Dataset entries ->

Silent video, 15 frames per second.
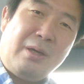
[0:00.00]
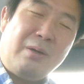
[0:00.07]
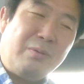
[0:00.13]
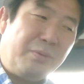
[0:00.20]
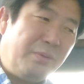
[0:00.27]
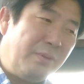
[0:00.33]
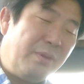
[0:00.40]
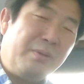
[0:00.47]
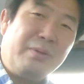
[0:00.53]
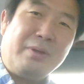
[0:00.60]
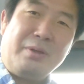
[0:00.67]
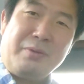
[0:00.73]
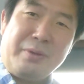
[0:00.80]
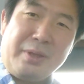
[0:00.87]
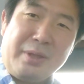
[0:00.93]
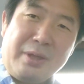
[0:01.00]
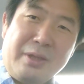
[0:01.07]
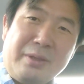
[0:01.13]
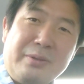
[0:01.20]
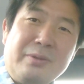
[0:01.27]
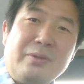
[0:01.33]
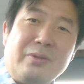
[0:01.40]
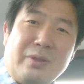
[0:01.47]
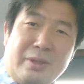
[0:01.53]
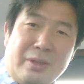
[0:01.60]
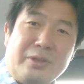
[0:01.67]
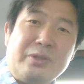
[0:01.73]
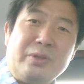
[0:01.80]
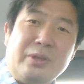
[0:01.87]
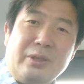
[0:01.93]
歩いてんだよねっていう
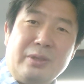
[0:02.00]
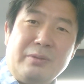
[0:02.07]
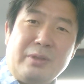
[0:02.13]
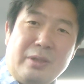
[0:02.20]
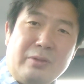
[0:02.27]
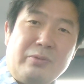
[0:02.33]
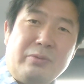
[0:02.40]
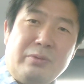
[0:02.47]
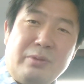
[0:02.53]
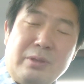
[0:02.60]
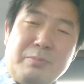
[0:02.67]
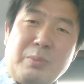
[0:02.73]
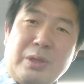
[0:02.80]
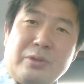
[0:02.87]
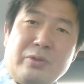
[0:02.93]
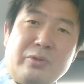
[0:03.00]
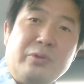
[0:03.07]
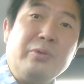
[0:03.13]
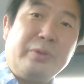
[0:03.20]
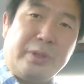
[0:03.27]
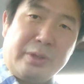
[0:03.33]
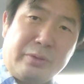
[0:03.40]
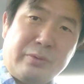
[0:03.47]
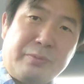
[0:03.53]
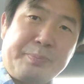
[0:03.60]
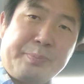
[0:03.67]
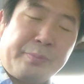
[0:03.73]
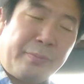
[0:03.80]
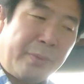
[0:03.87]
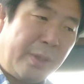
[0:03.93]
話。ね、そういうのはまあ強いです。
---
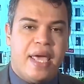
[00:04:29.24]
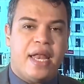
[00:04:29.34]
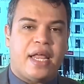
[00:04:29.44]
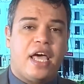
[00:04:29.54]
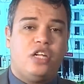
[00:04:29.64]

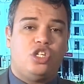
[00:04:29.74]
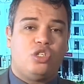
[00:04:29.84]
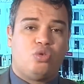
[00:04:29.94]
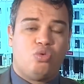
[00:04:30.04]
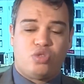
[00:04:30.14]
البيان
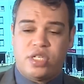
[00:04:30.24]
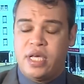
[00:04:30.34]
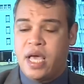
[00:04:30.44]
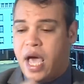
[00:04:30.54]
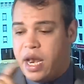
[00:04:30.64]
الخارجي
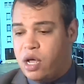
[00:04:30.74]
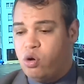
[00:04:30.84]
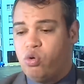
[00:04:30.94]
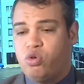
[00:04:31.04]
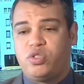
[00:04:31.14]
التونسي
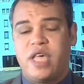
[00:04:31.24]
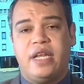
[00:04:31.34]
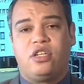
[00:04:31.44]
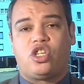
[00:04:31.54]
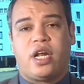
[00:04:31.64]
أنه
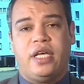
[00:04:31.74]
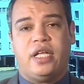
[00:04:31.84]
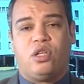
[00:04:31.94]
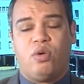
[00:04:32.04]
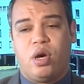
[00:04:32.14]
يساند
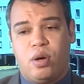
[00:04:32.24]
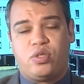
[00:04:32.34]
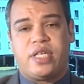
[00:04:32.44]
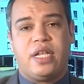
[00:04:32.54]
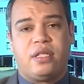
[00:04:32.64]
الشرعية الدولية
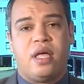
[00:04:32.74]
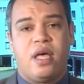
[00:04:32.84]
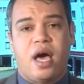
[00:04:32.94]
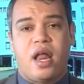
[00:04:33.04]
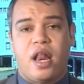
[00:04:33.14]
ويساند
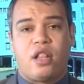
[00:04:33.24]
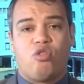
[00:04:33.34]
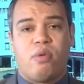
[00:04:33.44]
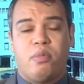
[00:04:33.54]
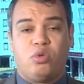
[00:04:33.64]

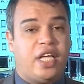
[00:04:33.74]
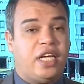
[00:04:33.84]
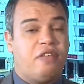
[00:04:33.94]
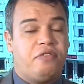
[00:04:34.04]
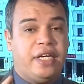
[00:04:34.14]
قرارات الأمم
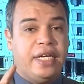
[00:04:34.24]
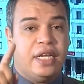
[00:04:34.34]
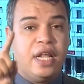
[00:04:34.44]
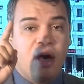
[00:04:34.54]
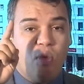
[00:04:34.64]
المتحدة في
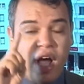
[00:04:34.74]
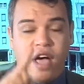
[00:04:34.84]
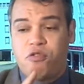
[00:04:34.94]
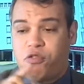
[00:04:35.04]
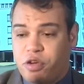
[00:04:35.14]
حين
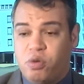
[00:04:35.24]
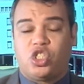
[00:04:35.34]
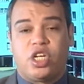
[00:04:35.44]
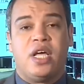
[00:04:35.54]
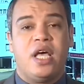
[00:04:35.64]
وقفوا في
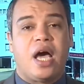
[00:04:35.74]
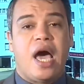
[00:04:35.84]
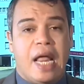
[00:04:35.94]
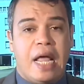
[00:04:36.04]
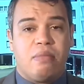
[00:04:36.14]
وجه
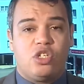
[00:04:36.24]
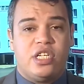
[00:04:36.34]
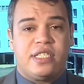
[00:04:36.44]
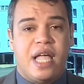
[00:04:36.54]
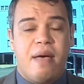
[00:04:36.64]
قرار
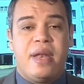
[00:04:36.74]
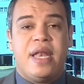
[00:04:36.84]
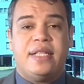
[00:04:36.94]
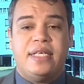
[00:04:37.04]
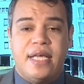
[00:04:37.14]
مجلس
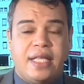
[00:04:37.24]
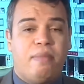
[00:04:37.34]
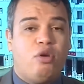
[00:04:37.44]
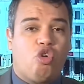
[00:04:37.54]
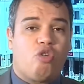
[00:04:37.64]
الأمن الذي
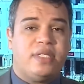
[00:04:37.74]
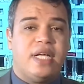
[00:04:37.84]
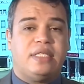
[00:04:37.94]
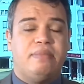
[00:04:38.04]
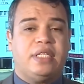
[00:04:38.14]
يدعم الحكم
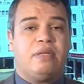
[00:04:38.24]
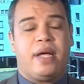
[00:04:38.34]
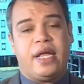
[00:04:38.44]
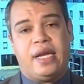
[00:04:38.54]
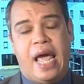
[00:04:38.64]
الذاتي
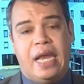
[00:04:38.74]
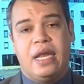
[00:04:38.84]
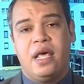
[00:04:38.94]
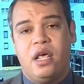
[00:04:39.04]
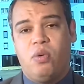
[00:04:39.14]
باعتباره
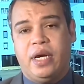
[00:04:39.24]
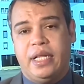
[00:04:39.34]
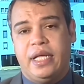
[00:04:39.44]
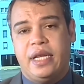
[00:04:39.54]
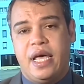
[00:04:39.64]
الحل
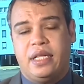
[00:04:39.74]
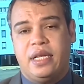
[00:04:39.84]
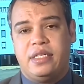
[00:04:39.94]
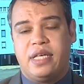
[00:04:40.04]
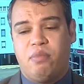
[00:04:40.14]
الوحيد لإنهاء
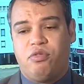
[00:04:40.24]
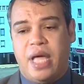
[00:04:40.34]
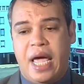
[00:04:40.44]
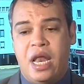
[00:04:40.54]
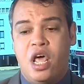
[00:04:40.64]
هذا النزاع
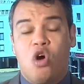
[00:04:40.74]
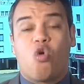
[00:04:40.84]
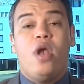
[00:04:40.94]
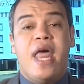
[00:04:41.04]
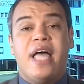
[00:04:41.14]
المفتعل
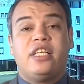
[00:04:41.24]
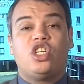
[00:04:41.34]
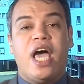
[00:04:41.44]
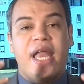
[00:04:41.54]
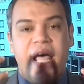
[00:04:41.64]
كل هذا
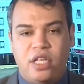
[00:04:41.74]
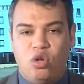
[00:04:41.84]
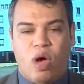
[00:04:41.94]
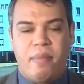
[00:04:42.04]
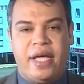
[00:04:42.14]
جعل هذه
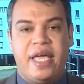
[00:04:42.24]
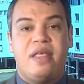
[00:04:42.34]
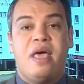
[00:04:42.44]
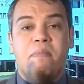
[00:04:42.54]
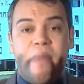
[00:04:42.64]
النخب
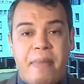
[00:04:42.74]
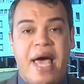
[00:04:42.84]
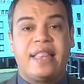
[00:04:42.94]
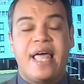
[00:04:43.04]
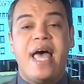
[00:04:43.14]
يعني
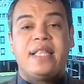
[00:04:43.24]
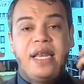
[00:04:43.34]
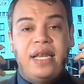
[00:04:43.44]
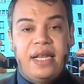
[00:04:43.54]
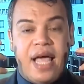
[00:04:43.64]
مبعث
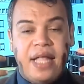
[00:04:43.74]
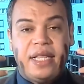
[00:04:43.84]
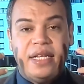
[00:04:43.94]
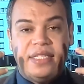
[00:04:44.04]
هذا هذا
* * *
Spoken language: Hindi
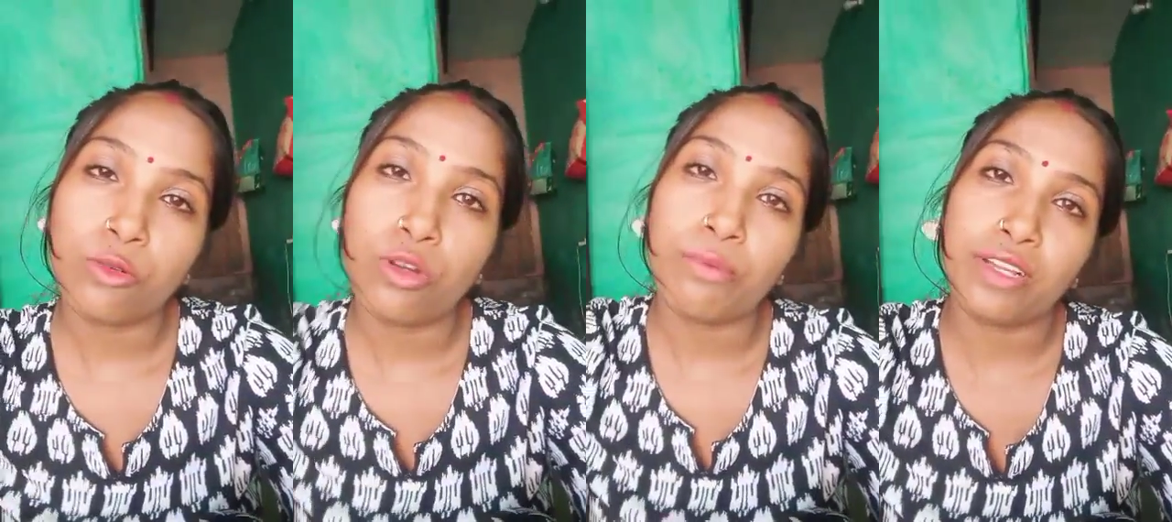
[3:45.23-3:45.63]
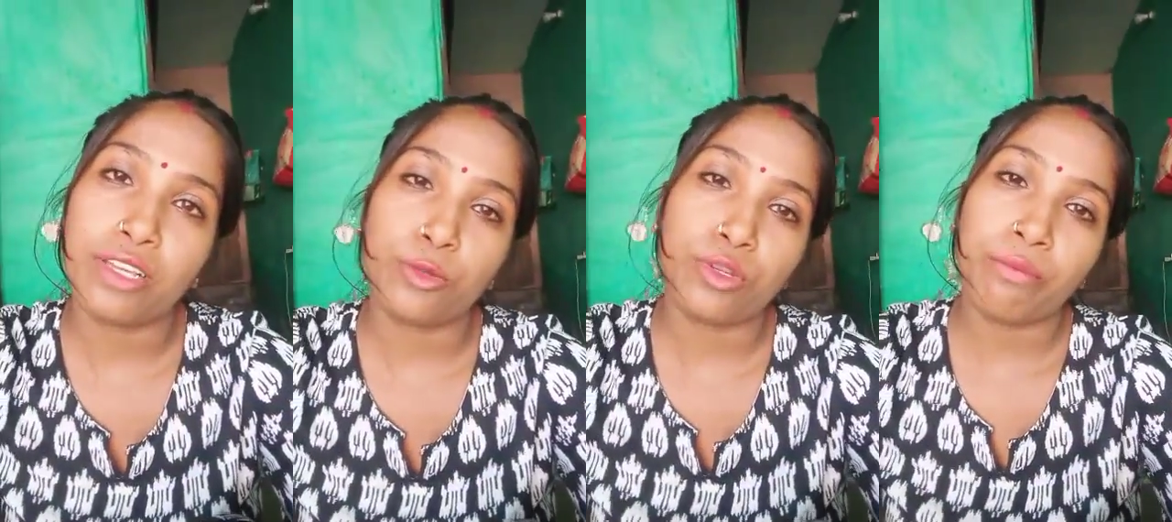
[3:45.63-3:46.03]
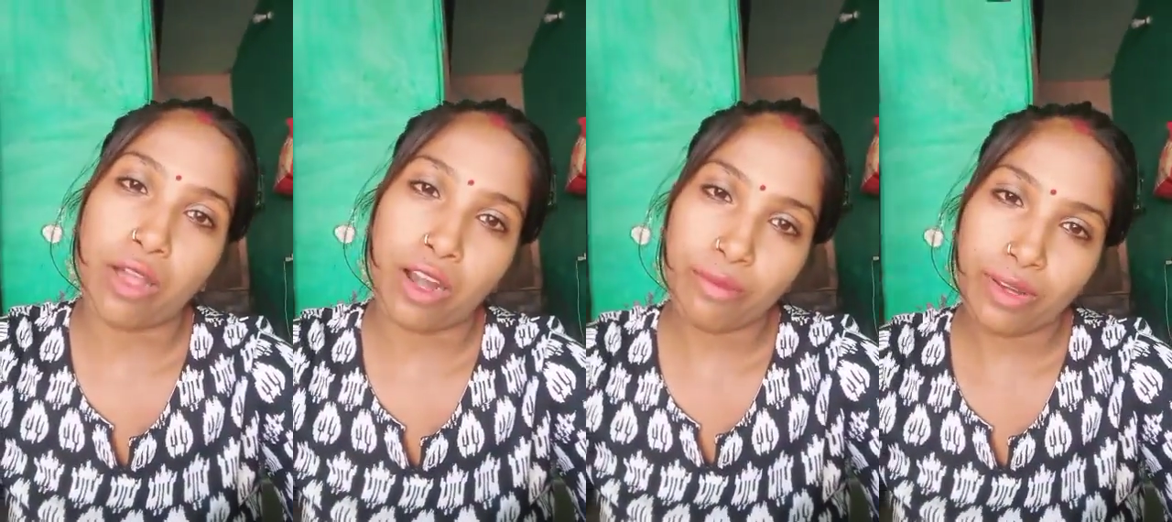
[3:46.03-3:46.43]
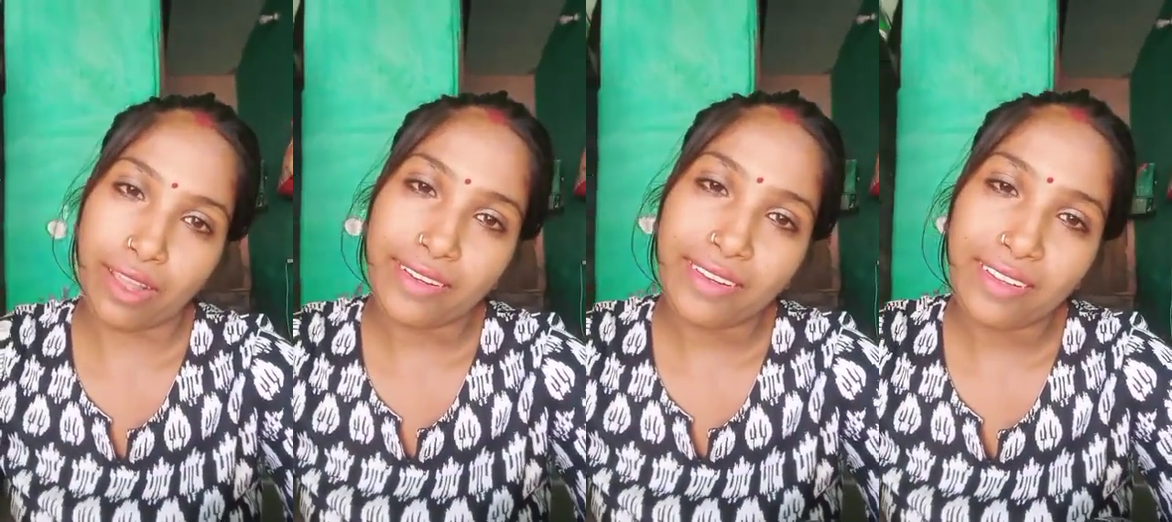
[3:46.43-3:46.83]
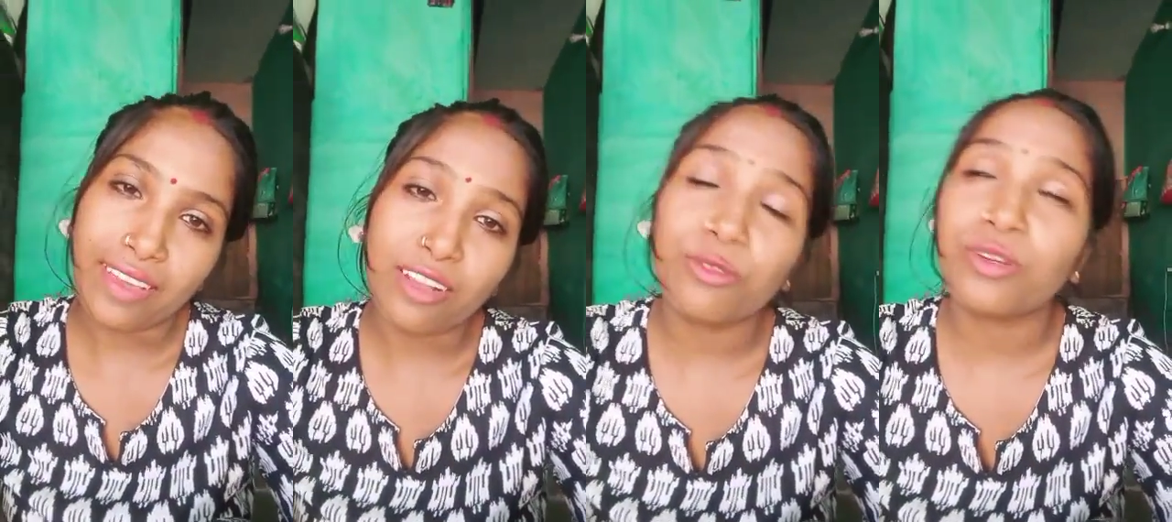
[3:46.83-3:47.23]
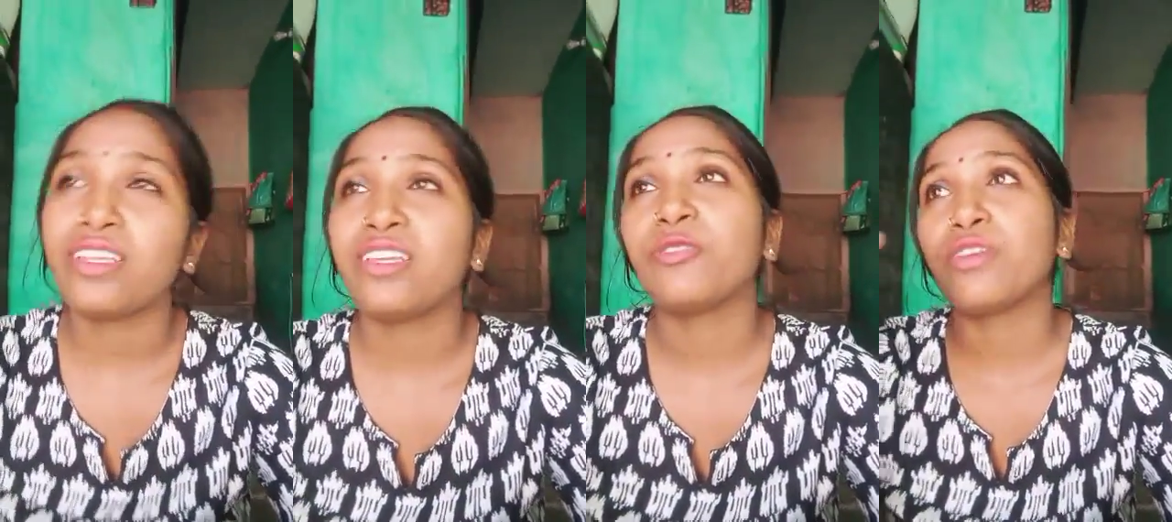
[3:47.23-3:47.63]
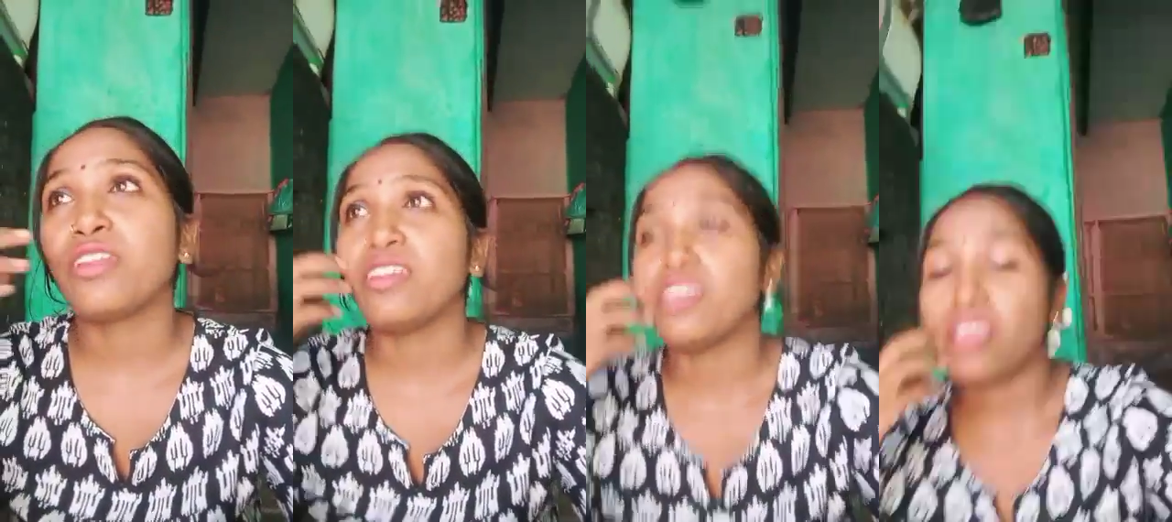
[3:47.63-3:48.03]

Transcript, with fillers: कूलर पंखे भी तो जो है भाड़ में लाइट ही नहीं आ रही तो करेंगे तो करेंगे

EXERCISE AIM ->
Both boundary lines included, write out word for word only the lines above from the one containing "[00:04:36.04]" to the one containing "[00:04:40.44]", leaving out any pictures.

ANSWER SPACE ->
[00:04:36.04]
[00:04:36.14]
وجه
[00:04:36.24]
[00:04:36.34]
[00:04:36.44]
[00:04:36.54]
[00:04:36.64]
قرار
[00:04:36.74]
[00:04:36.84]
[00:04:36.94]
[00:04:37.04]
[00:04:37.14]
مجلس
[00:04:37.24]
[00:04:37.34]
[00:04:37.44]
[00:04:37.54]
[00:04:37.64]
الأمن الذي
[00:04:37.74]
[00:04:37.84]
[00:04:37.94]
[00:04:38.04]
[00:04:38.14]
يدعم الحكم
[00:04:38.24]
[00:04:38.34]
[00:04:38.44]
[00:04:38.54]
[00:04:38.64]
الذاتي
[00:04:38.74]
[00:04:38.84]
[00:04:38.94]
[00:04:39.04]
[00:04:39.14]
باعتباره
[00:04:39.24]
[00:04:39.34]
[00:04:39.44]
[00:04:39.54]
[00:04:39.64]
الحل
[00:04:39.74]
[00:04:39.84]
[00:04:39.94]
[00:04:40.04]
[00:04:40.14]
الوحيد لإنهاء
[00:04:40.24]
[00:04:40.34]
[00:04:40.44]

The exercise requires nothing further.